Вдруг я с удивлением увидел, что Богданов попросту сильно пьян. Запах дешевых духов мешался с запахом спиртного перегара. Глаза были мутные, тусклые, но речь была ясной. Впрочем, все, что он говорил, было так обыкновенно.
На другой день я спросил у вольняшки Карташова, секретаря начальника, может ли быть такое…
— Да ты что — сейчас только заметил? Он все время пьяный. С каждого утра. Помногу не пьет, а как почувствует, что хмель проходит, — снова полстакана. Пройдет хмель — и снова полстакана. Жену бьет, подлец, — сказал Карташов. — Она потому и не показывается. Стыдно синяки-то показывать.
Богданов бил не только свою жену. Ударил Шаталина, ударил Климовича. До меня еще очередь не дошла. Но как-то вечером я был снова приглашен в контору.
— Зачем? — спросил я Карташова.
— Не знаю. — Карташов был и за курьера, и за секретаря, и за заведующего карцером.

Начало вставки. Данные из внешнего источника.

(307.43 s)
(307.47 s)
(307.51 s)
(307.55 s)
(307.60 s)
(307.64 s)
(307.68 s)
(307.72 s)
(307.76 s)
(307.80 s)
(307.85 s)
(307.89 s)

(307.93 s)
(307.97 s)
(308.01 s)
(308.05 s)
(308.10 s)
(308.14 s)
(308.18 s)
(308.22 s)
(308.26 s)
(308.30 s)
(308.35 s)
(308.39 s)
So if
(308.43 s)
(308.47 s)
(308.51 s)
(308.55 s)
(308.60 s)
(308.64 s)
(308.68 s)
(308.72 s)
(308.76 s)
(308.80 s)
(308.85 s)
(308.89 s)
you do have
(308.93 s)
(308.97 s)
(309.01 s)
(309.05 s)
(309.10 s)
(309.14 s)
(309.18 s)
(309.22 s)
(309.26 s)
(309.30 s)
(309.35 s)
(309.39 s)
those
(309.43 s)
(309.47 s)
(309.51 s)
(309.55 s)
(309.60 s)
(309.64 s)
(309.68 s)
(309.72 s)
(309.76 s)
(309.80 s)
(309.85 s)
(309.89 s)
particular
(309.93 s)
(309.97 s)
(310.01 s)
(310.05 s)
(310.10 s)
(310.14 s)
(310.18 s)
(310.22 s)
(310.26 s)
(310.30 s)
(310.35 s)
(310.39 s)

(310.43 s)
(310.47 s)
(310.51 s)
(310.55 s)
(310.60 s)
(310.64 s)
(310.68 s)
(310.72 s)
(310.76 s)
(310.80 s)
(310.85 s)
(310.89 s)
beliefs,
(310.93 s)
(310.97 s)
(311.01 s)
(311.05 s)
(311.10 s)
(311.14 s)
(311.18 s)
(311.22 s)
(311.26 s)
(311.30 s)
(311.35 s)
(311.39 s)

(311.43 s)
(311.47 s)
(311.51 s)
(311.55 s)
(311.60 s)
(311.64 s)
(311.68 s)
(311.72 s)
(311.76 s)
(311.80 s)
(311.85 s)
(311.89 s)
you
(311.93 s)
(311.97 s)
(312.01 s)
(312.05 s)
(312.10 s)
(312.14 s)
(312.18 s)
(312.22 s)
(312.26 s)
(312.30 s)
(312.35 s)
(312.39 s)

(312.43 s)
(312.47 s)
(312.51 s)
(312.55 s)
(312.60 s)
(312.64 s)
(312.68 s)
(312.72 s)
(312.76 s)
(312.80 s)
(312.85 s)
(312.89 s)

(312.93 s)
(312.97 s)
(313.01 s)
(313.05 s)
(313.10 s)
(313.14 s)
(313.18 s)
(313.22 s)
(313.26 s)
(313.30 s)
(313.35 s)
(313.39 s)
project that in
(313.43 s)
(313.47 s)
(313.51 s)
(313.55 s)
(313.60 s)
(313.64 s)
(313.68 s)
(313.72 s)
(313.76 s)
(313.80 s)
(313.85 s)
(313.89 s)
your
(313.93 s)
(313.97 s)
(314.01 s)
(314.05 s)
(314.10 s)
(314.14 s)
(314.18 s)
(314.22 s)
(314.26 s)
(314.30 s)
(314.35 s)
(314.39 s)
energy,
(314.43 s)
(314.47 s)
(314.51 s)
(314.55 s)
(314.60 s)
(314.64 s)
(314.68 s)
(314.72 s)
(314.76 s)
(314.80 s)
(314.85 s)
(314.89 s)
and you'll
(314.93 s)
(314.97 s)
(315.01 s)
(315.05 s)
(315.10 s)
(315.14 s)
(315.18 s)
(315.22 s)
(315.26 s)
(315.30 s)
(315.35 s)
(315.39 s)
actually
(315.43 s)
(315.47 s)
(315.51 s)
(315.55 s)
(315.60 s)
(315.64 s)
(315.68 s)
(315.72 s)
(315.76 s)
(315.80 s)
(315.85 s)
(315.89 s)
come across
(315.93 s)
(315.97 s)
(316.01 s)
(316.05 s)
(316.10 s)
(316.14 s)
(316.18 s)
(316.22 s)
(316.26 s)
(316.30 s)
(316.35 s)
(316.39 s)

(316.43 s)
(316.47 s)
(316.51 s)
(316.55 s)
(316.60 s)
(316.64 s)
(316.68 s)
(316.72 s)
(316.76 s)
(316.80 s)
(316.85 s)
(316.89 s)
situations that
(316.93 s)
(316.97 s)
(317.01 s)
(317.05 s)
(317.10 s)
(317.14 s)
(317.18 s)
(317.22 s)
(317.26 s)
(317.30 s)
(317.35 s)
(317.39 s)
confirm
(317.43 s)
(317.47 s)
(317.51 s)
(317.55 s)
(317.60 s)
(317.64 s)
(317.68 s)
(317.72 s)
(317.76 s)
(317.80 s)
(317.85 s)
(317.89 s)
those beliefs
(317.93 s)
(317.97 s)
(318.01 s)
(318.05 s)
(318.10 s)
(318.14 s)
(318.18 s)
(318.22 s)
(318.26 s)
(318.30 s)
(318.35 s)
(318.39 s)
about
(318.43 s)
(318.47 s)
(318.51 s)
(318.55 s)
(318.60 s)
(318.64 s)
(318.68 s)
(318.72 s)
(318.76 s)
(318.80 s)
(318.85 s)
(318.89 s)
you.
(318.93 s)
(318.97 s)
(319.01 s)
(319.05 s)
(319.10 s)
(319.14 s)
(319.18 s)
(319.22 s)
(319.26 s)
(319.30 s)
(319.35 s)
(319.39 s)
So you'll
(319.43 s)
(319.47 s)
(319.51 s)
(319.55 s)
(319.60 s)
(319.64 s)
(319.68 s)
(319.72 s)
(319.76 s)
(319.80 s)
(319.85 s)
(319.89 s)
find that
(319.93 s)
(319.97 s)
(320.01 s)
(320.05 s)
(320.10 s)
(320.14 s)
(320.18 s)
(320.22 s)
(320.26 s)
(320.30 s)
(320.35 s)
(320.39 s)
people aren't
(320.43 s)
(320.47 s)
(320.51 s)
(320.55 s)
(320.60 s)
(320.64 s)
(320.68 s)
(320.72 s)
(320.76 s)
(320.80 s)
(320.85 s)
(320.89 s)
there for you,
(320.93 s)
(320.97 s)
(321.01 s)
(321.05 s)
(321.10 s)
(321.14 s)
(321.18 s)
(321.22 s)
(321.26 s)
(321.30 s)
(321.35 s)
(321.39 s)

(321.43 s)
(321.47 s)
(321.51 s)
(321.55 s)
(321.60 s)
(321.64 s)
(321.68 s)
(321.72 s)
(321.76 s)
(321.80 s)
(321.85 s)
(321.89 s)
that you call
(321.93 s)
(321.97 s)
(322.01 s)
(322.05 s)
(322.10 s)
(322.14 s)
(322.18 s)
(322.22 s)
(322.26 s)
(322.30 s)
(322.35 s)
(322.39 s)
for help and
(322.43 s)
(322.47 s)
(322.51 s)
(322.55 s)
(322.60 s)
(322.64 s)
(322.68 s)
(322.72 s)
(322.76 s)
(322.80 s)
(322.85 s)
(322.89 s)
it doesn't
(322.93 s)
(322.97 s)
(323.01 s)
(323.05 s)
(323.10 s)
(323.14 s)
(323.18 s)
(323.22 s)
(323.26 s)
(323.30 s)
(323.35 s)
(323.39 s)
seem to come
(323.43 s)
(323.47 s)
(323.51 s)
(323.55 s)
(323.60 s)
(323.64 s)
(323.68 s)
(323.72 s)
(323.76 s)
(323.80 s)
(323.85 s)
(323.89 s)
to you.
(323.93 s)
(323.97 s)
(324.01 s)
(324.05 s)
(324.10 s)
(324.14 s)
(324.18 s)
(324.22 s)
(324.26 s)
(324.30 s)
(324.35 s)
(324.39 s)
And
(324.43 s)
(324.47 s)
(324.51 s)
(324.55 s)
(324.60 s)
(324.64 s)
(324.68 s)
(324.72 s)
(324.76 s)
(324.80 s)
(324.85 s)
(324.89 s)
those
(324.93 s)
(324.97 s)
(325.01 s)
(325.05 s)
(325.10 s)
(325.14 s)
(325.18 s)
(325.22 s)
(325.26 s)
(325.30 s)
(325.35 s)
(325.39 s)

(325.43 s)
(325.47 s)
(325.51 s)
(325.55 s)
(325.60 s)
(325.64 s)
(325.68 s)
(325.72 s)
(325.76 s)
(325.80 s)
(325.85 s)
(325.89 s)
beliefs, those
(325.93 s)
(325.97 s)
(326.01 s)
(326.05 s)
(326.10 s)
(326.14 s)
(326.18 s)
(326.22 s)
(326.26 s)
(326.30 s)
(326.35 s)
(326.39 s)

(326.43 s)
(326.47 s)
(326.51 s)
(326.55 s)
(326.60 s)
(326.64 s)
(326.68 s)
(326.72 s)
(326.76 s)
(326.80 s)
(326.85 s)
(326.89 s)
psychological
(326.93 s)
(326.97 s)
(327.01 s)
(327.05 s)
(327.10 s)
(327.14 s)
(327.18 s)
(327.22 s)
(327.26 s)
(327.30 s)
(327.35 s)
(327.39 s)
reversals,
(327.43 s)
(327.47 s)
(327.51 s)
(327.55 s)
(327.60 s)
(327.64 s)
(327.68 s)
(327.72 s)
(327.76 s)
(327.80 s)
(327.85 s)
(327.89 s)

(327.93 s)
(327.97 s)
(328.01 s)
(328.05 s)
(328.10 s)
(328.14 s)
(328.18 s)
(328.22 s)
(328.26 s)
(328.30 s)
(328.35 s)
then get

Я постучал и вошел в контору.
Богданов, причесываясь и охорашиваясь перед большим темным зеркалом, вытащенным в контору, сидел у стола.
— А, фашист, — сказал он, поворачиваясь ко мне. Я не успел выговорить положенного обращения.
— Ты будешь работать или нет? Такой лоб. — «Лоб» — это блатное выражение. Обычная формула и беседа…
— Я работаю, гражданин начальник. — А это — обычный ответ.
— Вот тебе письма пришли, — видишь? — Я два года не переписывался с женой, не мог связаться, не знал о ее судьбе, о судьбе моей полуторагодовалой дочери. И вдруг ее почерк, ее рука, ее письма. Не письмо, а письма. Я протянул дрожащие свои руки за письмами.
Богданов, не выпуская писем из своих рук, поднес конверты к моим сухим глазам.
— Вот твои письма, фашистская сволочь! — Богданов разорвал в клочки и бросил в горящую печь письма от моей жены, письма, которые я ждал более двух лет, ждал в крови, в расстрелах, в побоях золотых приисков Колымы.
Я повернулся, вышел без обычной формулы «разрешите идти», и пьяный хохот Богданова и сейчас, через много лет, еще слышится в моих ушах.
План не выполнялся. Богданов не был инженером. Вольнонаемные рабочие ненавидели его. Каплей, переполнившей чашу, была спиртная капля, ибо главный конфликт между начальником и работягами был в том, что бочка спирта перекочевала на квартиру начальника и быстро убывала. Все можно было простить Богданову — и издевательство над заключенными, и производственную его беспомощность, и барство. Но дело дошло до дележа спирта, и население поселка вступило с начальником и в открытый, и в подземный бой.